By Jacqueline Grapin, Chairman of the Board & Founder of The European Institute
At the conference on EU’s Eastern neighborhood policy organized by the Jean Monnet Foundation at the University of Lausanne on February 25, Aleksander Kwasniewski, who served as the President of Poland from 1995 to 2005, spoke openly about the situation in Ukraine. His testimony is particularly interesting because few people have his long experience and deep knowledge of how the Russian regime and Ukraine interact.
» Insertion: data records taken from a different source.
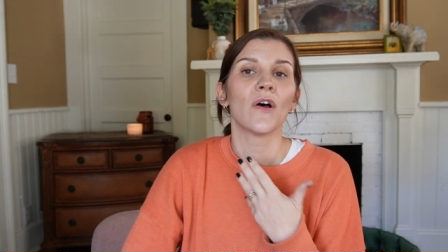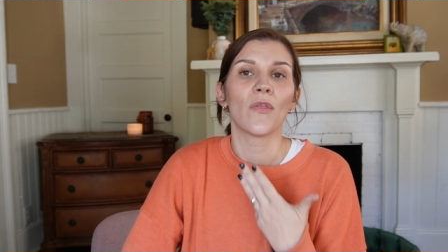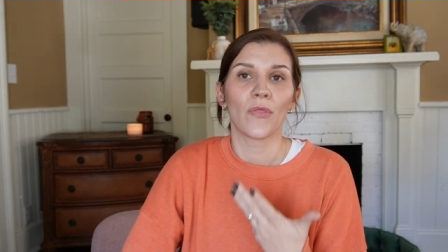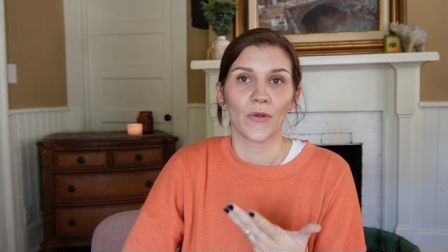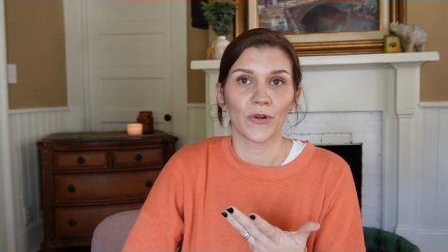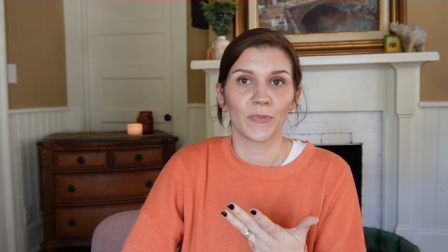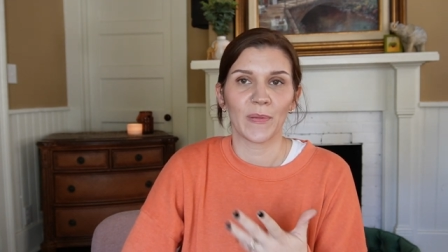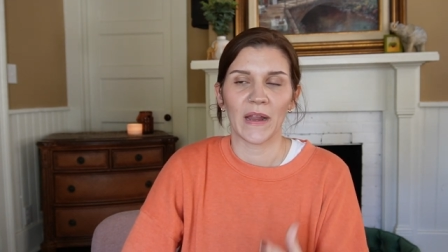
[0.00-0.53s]

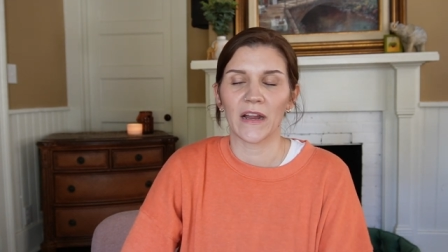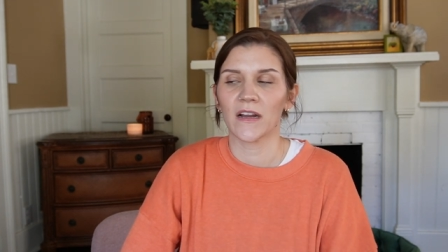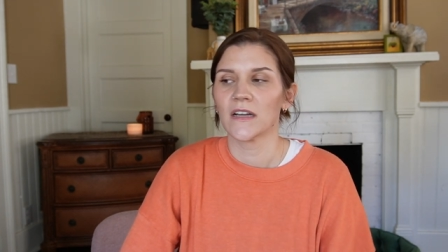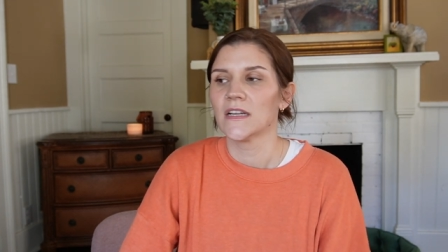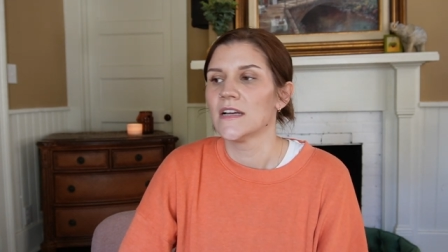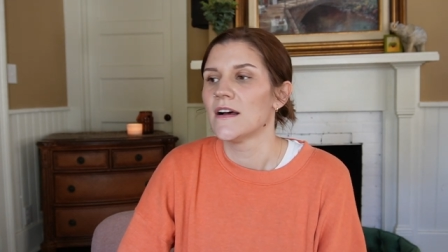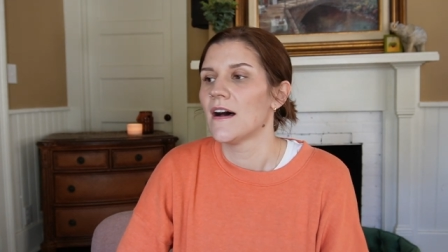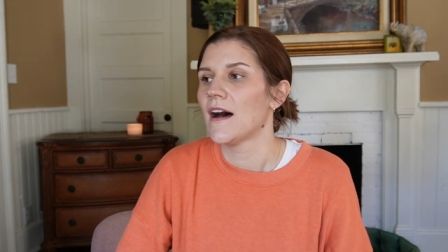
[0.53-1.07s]
third pair.
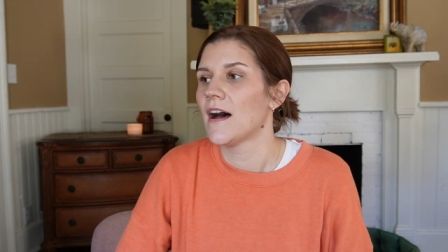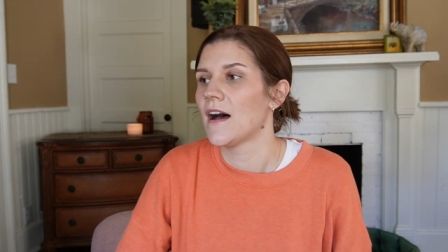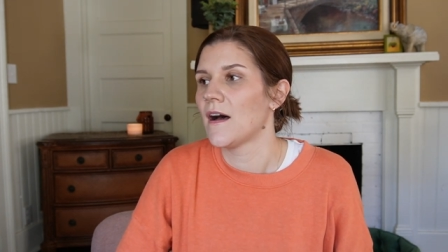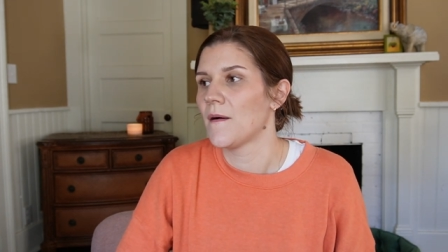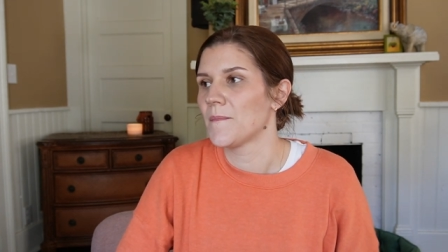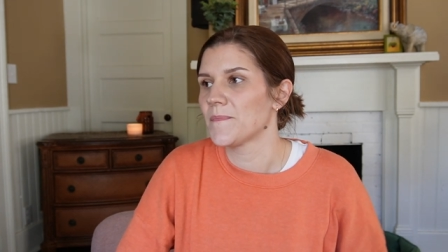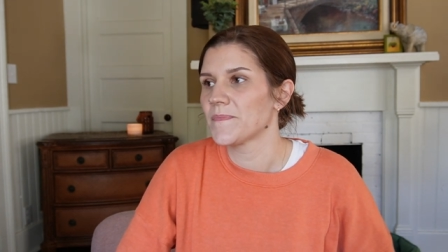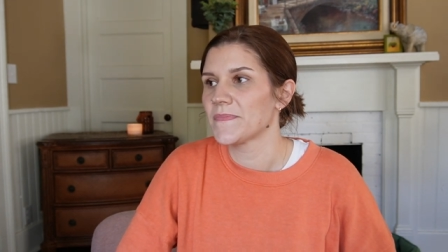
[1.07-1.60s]

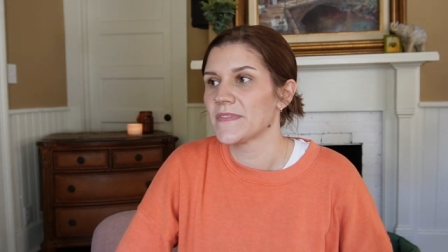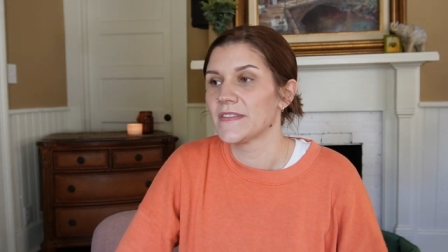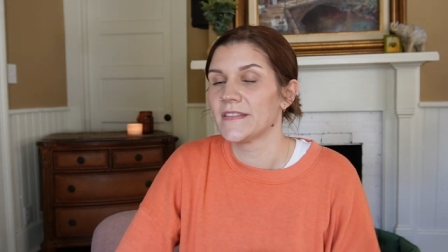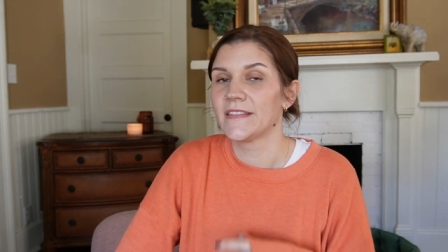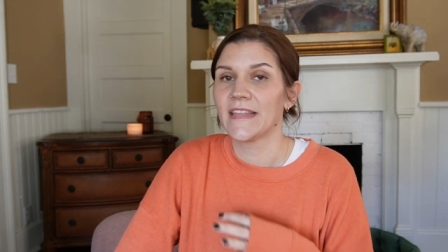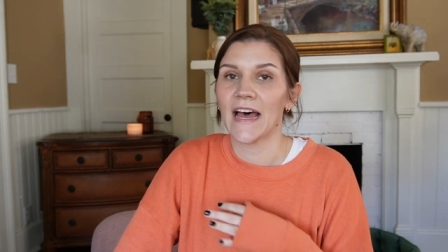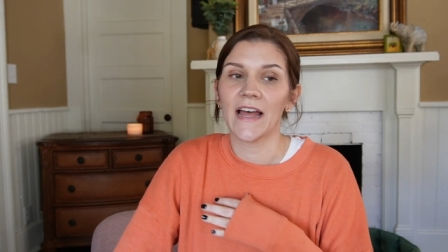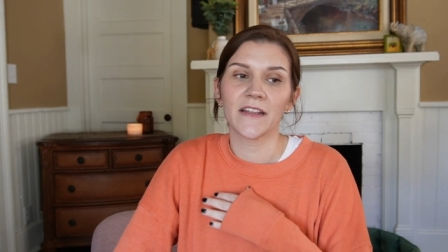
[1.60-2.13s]
Um,
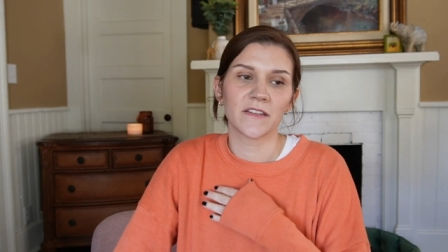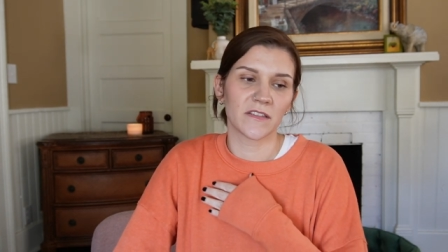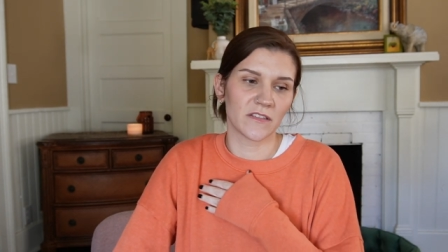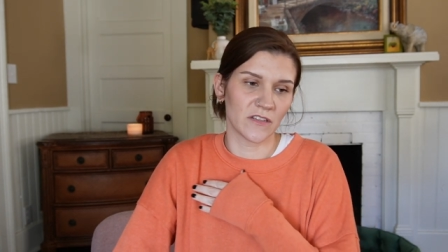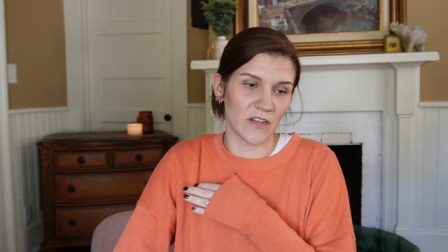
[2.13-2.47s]
that,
While he believes that Crimea’s status is now frozen for decades, the outcome of the situation in Ukraine remains to be seen.
In the former President of Poland’s view, the reality is that US and European defense policies have evolved in such a way that they do not have “hard tools” at their disposal to make themselves understood by the Kremlin. “The hardest tool the US has is money, and that is not very hard”. The reality is that “sanctions are not a strong signal”. “Sanctions allowed only for the Minsk II agreement, nothing more”. The strength of this agreement comes from the unity of the 28, which surprised the Russians, who had expected some support from countries such as Germany and Italy.
The difference in the situation now and before Minsk II is that Ukraine is no longer headline news. “It is now more or less priority number five among the problems to be addressed,” he said.
In his assessment, the main question about the future of Ukraine and a possible compromise between Russia and Ukraine, is whether Russia is ready to accept shared sovereignty on Ukraine. It may be possible through some kind of federalist system, in which Donbass and Donetz would have a special status.
Irrespective, fundamental difficulties remain. Key among them:
- Russian President Vladimir Putin and Foreign Minister, Sergei Lavrov, do not believe that win-win policies and situations exist. They believe that in any negotiation there is a winner and a loser.
- There is a lack of dialogue and confidence between Russians and Americans
- Ukrainians are not politically mature, neither institutionally nor psychologically.